WASHINGTON: They work for the government and even their closest relatives have no idea what they do. It’s not because they’re spies or nuclear scientists, but because their jobs are so arcane: trying to reinvent Medicare to improve it, and maybe save taxpayers money.
In a sprawling, nondescript office park near Baltimore, some 360 people at the Center for Medicare & Medicaid Innovation are trying to change the health care system, using the government’s premier insurance program as leverage. If they prevail, the U.S. may no longer have the worst of both worlds: unsustainable spending and unenviable results.
“I want Medicare to exist not just for my mother, but for me and my kids,” said the director, Patrick Conway, 41, a pediatrician who also serves as Medicare’s chief medical officer.
At the center are doctors, lawyers, health policy experts, and career Medicare employees. Many came from outside government. They’re somewhat younger than Medicare’s core staff. Some have seen how parents and grandparents can be harmed in the nation’s disjointed health care system. The center’s physical layout is meant to encourage discussion and debate. Meeting rooms have walls you can write on to diagram ideas. Laptops are at every meeting, but for thinkers who like to have a toy in their hands to play with, there’s a cigar box with colorful dinosaurs in one conference room.
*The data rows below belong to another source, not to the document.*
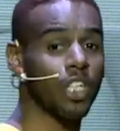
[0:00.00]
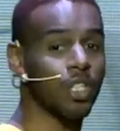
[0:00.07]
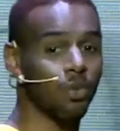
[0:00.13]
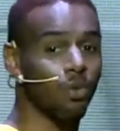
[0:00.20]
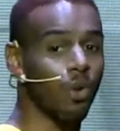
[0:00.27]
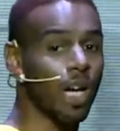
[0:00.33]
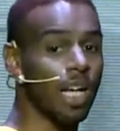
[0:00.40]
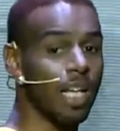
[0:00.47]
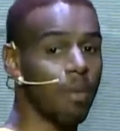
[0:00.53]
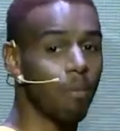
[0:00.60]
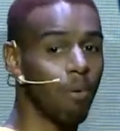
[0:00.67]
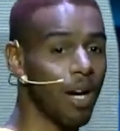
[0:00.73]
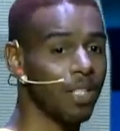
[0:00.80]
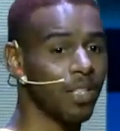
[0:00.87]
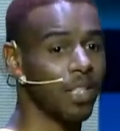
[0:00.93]
which is really
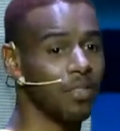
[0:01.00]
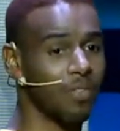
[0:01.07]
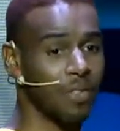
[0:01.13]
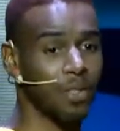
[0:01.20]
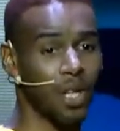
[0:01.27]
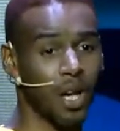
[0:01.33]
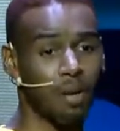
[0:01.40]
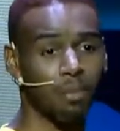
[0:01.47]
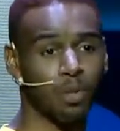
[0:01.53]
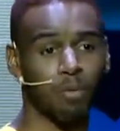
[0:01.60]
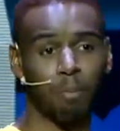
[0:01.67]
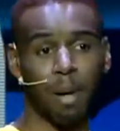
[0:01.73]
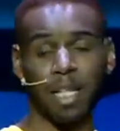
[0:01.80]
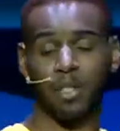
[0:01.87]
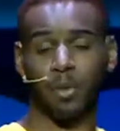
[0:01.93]
impressive in
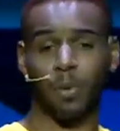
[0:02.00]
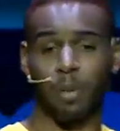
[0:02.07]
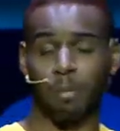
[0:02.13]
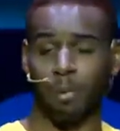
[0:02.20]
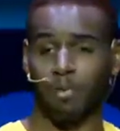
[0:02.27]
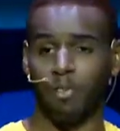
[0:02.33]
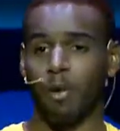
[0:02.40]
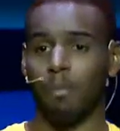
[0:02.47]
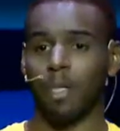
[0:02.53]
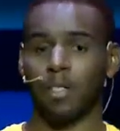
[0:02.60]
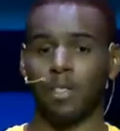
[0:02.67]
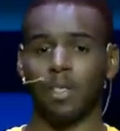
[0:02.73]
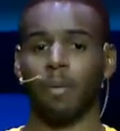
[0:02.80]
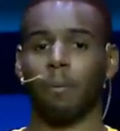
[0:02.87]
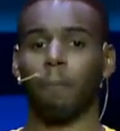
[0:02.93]
terms of battery
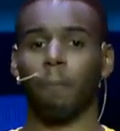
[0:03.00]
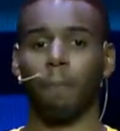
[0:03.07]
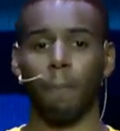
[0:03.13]
performance.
The innovation center can’t yet claim it’s saving Medicare from extinction. Its experiments have produced modest results that on balance are encouraging. The center is in its sixth year, and its influence is starting to be felt throughout Medicare in areas from joint replacement surgery to cancer treatment and front-line primary care, which remains a principal focus.
Medicare started out as an efficient bill-paying service that asked doctors and hospitals few questions. Lawmakers eventually realized that was a path to financial ruin, and they turned to blunt cuts that caused new problems. The idea now is to use Medicare payments to create financial incentives for doctors and hospitals to work together, helping patients avoid costly hospitalization whenever possible.
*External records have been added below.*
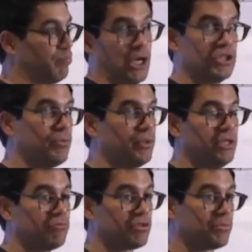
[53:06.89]

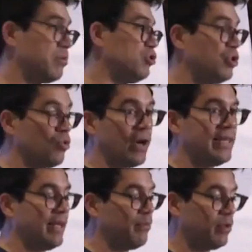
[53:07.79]
Possibly. Sometimes you can
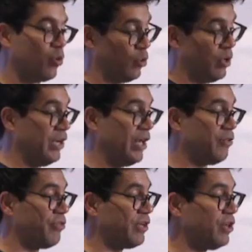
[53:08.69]
white label it or
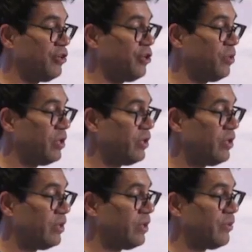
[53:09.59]
another thing to do.
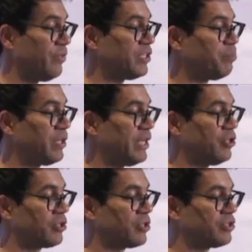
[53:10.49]
This
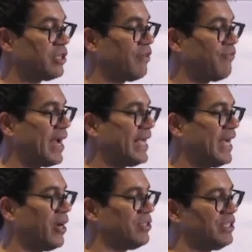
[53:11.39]
blender stuff, I
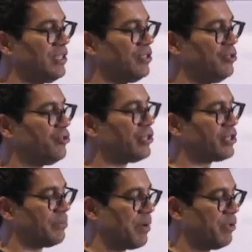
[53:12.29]
guarantee you, you could
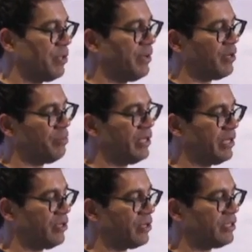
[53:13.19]
come up with a better
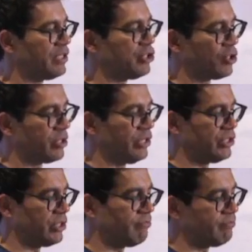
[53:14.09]
blender than Shark Ninja.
That might mean paying a primary-care practice to hire a clinical coordinator who keeps tabs on patients with chronic illnesses. It could mean holding hospitals accountable for the overall cost and quality of joint replacement surgery, to encourage attention to rehabilitation. Successful experiments can be adopted as permanent policy without seeking approval from Congress.
Because the center was created by President Barack Obama’s health care law, its future under a Republican president is questionable. But Republicans would be wise to keep the center running, said Mark McClellan, the Medicare chief under former President George W. Bush. “The authority to try out and then expand successful models of Medicare reform is a very useful capability,” he said. A Republican administration might do more to engage Medicare beneficiaries to bring about change, McClellan said. That could involve offering financial rewards for healthy behavior. Right now very few of Medicare’s 55 million beneficiaries have any idea that changes they’re starting to see are part of a deliberate effort to remake the traditional side of the program.